Инструктор

Инструктор

Окончив курсы вторых пилотов воздушных кораблей, я получил направление и прибыл к месту назначения.

Переступив порог штаба, я попал в новый для меня и мало знакомый мир… Даже лозунги на стенах были особенные, свои: «Боритесь за высокую производительность каждого рейса!», «За безопасность, регулярность, экономичность!», «Крейсерский график — основа расчёта полёта», «Вторые пилоты! Правильно распределяйте груз в самолёте!», «Боритесь за культурное обслуживание пассажиров в полёте!», «Пилоты! Летайте только на наивыгоднейших эшелонах!» и т. д.

Ужас!.. Где же романтика царственных полётов, свободных от земных рассуждений и забот о «наивыгоднейших эшелонах»?.. Куда я попал?

Несколько минут спустя я представился начальнику штаба. Как и все начальники штабов, он оказался человеком дела и, ознакомившись с моими документами, сказал, подавая мне зачётный лист:

— Работы у нас хватает, поэтому постарайтесь поскорее разделаться с этим и приступайте к полётам… Основные зачёты примет у вас пилот-инструктор вашего подразделения Виктор Андреевич Васильев.

Разыскал Васильева. Это оказался подвижной человек небольшого роста, с умными чуть лукавыми глазами и крупными чертами лица. По значкам на его кителе я сразу узнал, что Васильев налетал больше двух миллионов километров.

Держался он скромно и запросто, будто мы знакомы уже давно.

Выслушав меня, он взял зачётку, подумал и предложил:

— Пойдёмте в штурманскую, там никого нет.

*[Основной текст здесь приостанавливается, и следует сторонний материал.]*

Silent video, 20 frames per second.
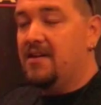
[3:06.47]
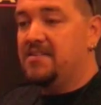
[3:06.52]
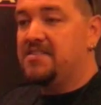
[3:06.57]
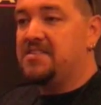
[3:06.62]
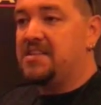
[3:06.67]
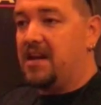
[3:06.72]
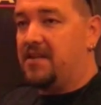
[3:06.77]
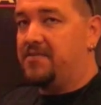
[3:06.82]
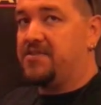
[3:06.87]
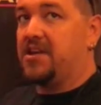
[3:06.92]

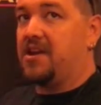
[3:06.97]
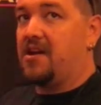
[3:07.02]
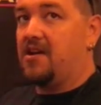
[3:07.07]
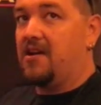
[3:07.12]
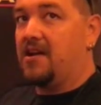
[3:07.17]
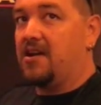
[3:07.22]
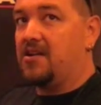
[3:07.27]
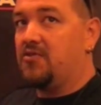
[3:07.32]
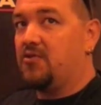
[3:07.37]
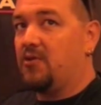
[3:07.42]
set of
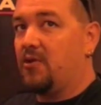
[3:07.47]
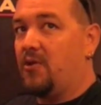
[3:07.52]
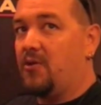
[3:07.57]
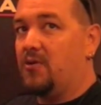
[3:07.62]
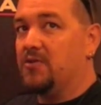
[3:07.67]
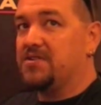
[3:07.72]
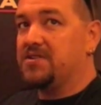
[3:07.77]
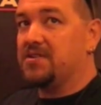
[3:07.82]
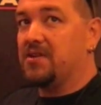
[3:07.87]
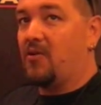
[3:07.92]
security
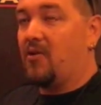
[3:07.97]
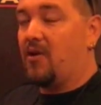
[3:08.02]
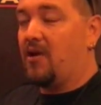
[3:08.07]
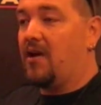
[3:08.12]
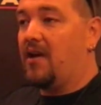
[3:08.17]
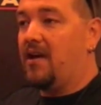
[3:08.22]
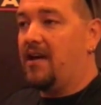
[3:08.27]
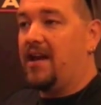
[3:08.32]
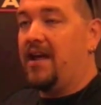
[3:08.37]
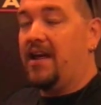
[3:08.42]
controls,
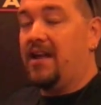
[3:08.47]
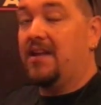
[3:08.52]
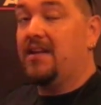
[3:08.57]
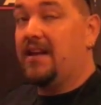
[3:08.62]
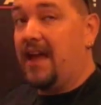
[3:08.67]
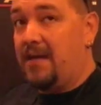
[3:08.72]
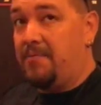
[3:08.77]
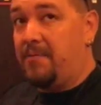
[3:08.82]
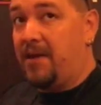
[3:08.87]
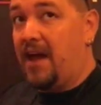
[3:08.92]
or
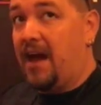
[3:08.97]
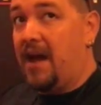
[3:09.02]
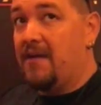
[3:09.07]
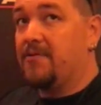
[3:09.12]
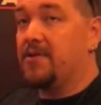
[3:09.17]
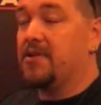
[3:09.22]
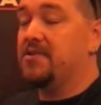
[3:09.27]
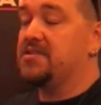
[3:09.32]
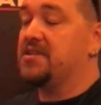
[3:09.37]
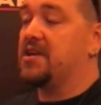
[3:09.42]
an API
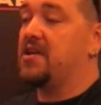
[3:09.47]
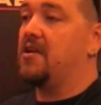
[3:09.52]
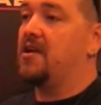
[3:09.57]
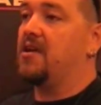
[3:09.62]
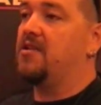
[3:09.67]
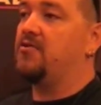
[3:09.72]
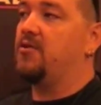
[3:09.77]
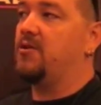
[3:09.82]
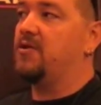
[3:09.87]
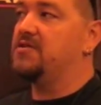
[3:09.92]
for those
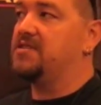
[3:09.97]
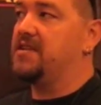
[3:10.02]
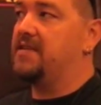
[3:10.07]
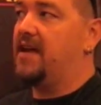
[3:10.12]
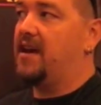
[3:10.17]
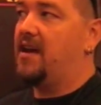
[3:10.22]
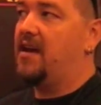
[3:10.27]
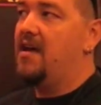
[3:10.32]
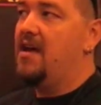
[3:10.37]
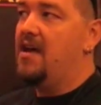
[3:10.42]
security controls,
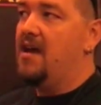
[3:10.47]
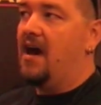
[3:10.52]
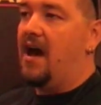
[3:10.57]
and then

На душе у меня было спокойно: в зачётах я человек закалённый — поднимите меня в час ночи, и я без запинки сдам зачёты не только по авиации, а если прикажете, то и по лунным затмениям…

Но с Виктором Андреевичем я попотел основательно. Он, не заглядывая в наставление и инструкции, потому что каждый параграф знал и так, вопросы задавал как будто самые простые и всё же…

— Какой-то любитель голубей хочет отправить своих птичек в Москву — подарок приятелю. Как прикажете их грузить в самолёт?

Грустное молчание. А ведь где-то в самой глубине инструкции по перевозкам грузов затесался и такой маленький пунктик, которому я не придал значения!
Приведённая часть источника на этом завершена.